“Amo-te muito, irmão”
02-06-2017 - 06:42

Ser irmão é uma luta. O estado normal dos irmãos é a tensão, sobretudo entre irmãos do mesmo sexo, irmão contra irmão, irmã contra irmã. É a nossa natureza.

Quando penso na irmandade em abstracto ou no meu irmão em concreto, passo sempre por “Nós Controlamos a Noite”, filme de James Gray e com Joaquin Phoenix e Mark Wahlberg. É a história de dois irmãos que termina com um “amo-te muito, irmão”, mas este final representa apenas dez segundos de redenção depois de hora e meia de luta entre os dois.

Ser irmão é uma luta. O estado normal dos irmãos é a tensão, sobretudo entre irmãos do mesmo sexo, irmão contra irmão, irmã contra irmã. É a nossa natureza.

De resto, o livro dos livros está recheado de histórias sobre esta guerra fratricida, Abel versus Caim, Jacob versus Esaú, José versus irmãos. Sim, eu amo o meu irmão, mas esse amor resulta de um treino, de uma educação, de uma moral imposta pelos meus pais. Sim, o amor fraternal até se pode tornar uma segunda natureza, um hábito adquirido, mas convém nunca esquecer que a nossa natureza primordial é a pedra de Caim estilhaçando o crânio de Abel.

Acham que estou a ser demasiado duro? Então pensem nos casos de partilhas de heranças que acabam em invejas envinagradas na maturidade ou nas infâncias marcadas por bulhas e birras entre irmãos. Ainda há dias, numa crónica publicada aqui no sítio da Renascença, Raquel Abecassis relembrou que ter irmãos não é “make love and peace”, é mais “war”. Sim, guerra, conflito, luta.
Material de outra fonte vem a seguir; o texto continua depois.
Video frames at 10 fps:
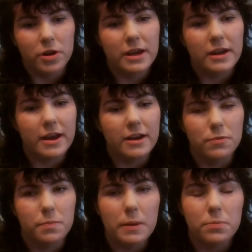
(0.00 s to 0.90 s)
want to connect
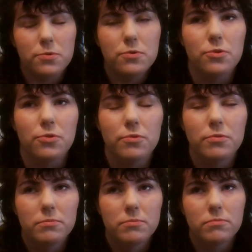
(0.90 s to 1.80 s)
with people
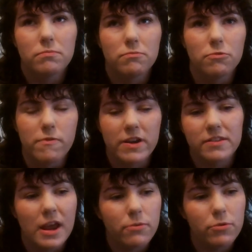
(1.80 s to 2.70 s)
who will
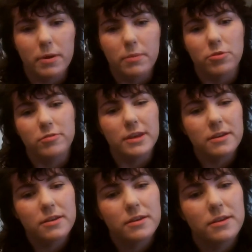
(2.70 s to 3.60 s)
resonate with my
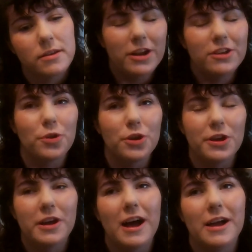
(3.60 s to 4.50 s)
music. But I just want
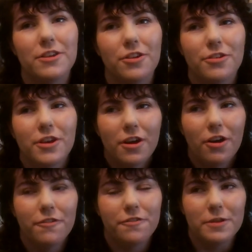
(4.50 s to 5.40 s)
to,
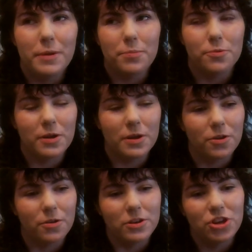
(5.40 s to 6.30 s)
hopefully people can
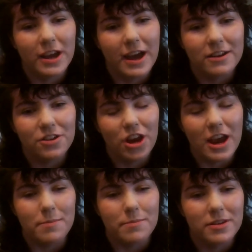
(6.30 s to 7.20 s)
go and check out
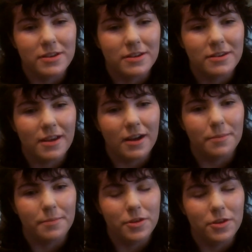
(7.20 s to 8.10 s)
Ashamed and,
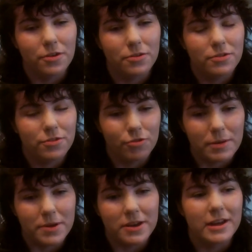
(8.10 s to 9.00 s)

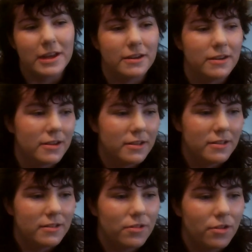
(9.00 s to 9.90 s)
stream it, and
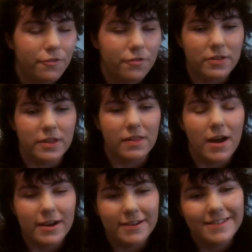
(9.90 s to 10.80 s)
hopefully they
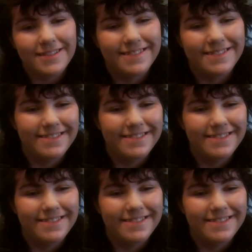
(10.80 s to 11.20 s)
like it.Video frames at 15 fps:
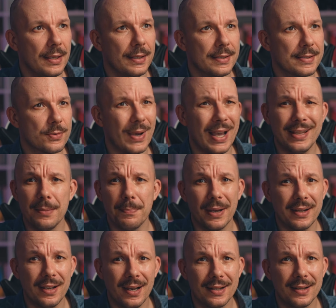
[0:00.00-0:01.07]
so any
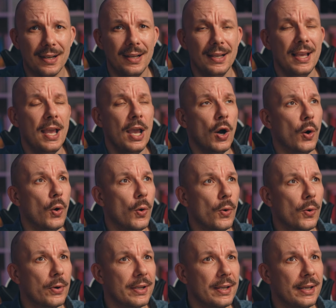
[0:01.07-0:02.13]
Parihara,
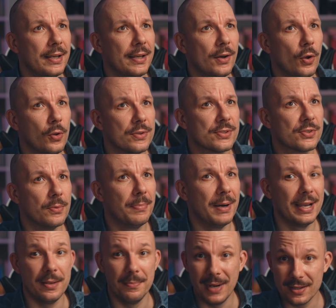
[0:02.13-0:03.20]
or also
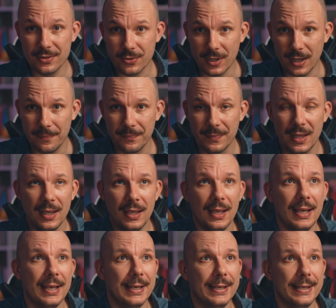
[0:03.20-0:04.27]
by a mantra.
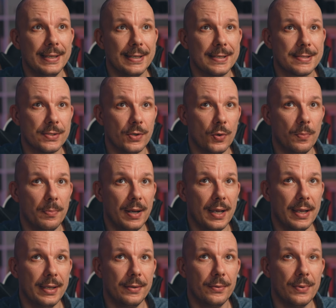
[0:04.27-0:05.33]
So
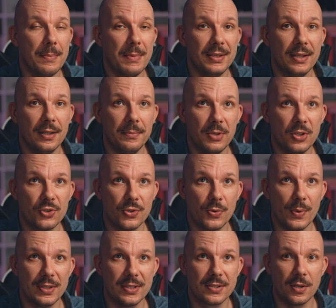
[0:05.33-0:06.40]
by remedial measure
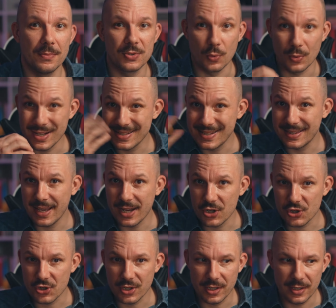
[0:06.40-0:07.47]
when it comes to
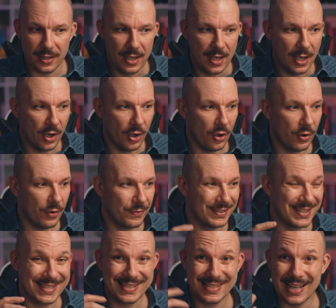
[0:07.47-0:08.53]
recitation of
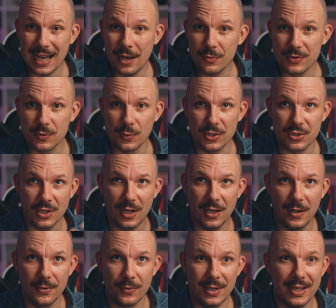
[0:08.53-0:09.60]
the sounds which
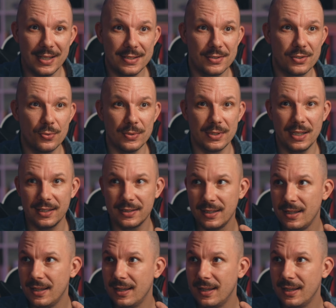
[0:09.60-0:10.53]
are related to that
Não há fraternidade sem lutas e, acima de tudo, não há boa fraternidade sem a consciência de que ser um bom irmão implica estar sempre em luta com os nossos instintos, com o nosso egoísmo, com a nossa maldade animal.

Quando tive a minha segunda filha, reforcei esta ideia. Como todas as crianças, a mais velha reagiu mal à presença da irmã. Nessa altura, percebi por exemplo que as grades do berço não servem para impedir o bebé de sair, servem para impedir os irmãos mais velhos de entrar. O berço não é amor, é guerra; é o escudo ou bunker de Abel contra a fúria de Caim. Nós tivemos de educá-la para amar a irmã. E, sim, foi duro confirmar através das minhas próprias filhas que o amor fraternal não flui do nosso coração; é uma vitória da moral sobre a natureza, é um treino religioso contra aquele impulso básico que é expulsar o benjamim indefeso da ninhada.

Sim, meus caros, um treino religioso. Não é por acaso que a parábola mais poderosa de Jesus Cristo é a parábola do filho pródigo. E também não é por acaso que Cristo não nos dá um final feliz nesta parábola, ou melhor, não nos dá qualquer tipo de final. Não ficamos a saber qual é o acto final do irmão que está enraivecido, ficamos sem saber o que ele diz ou faz depois de ouvir a justificação do pai: “Filho, tu estás sempre comigo, e tudo o que é meu é teu. Mas tínhamos de fazer uma festa e alegrar-nos, porque este teu irmão estava morto e reviveu, estava perdido e foi encontrado (Lc 15, 31).

Abruptamente, a parábola acaba assim. É por isso que encaro “Nós Controlamos a Noite” como a peça extra que estica a parábola por mais dez segundos, o tempo necessário para ouvirmos “amo-te muito”. É um “amo-te muito, irmão” pesado, difícil, silencioso, é um murmúrio quase imperceptível, mas é um murmúrio que vem lá do fundo, daquele fundo que só uma guerra contra nós próprios consegue cavar.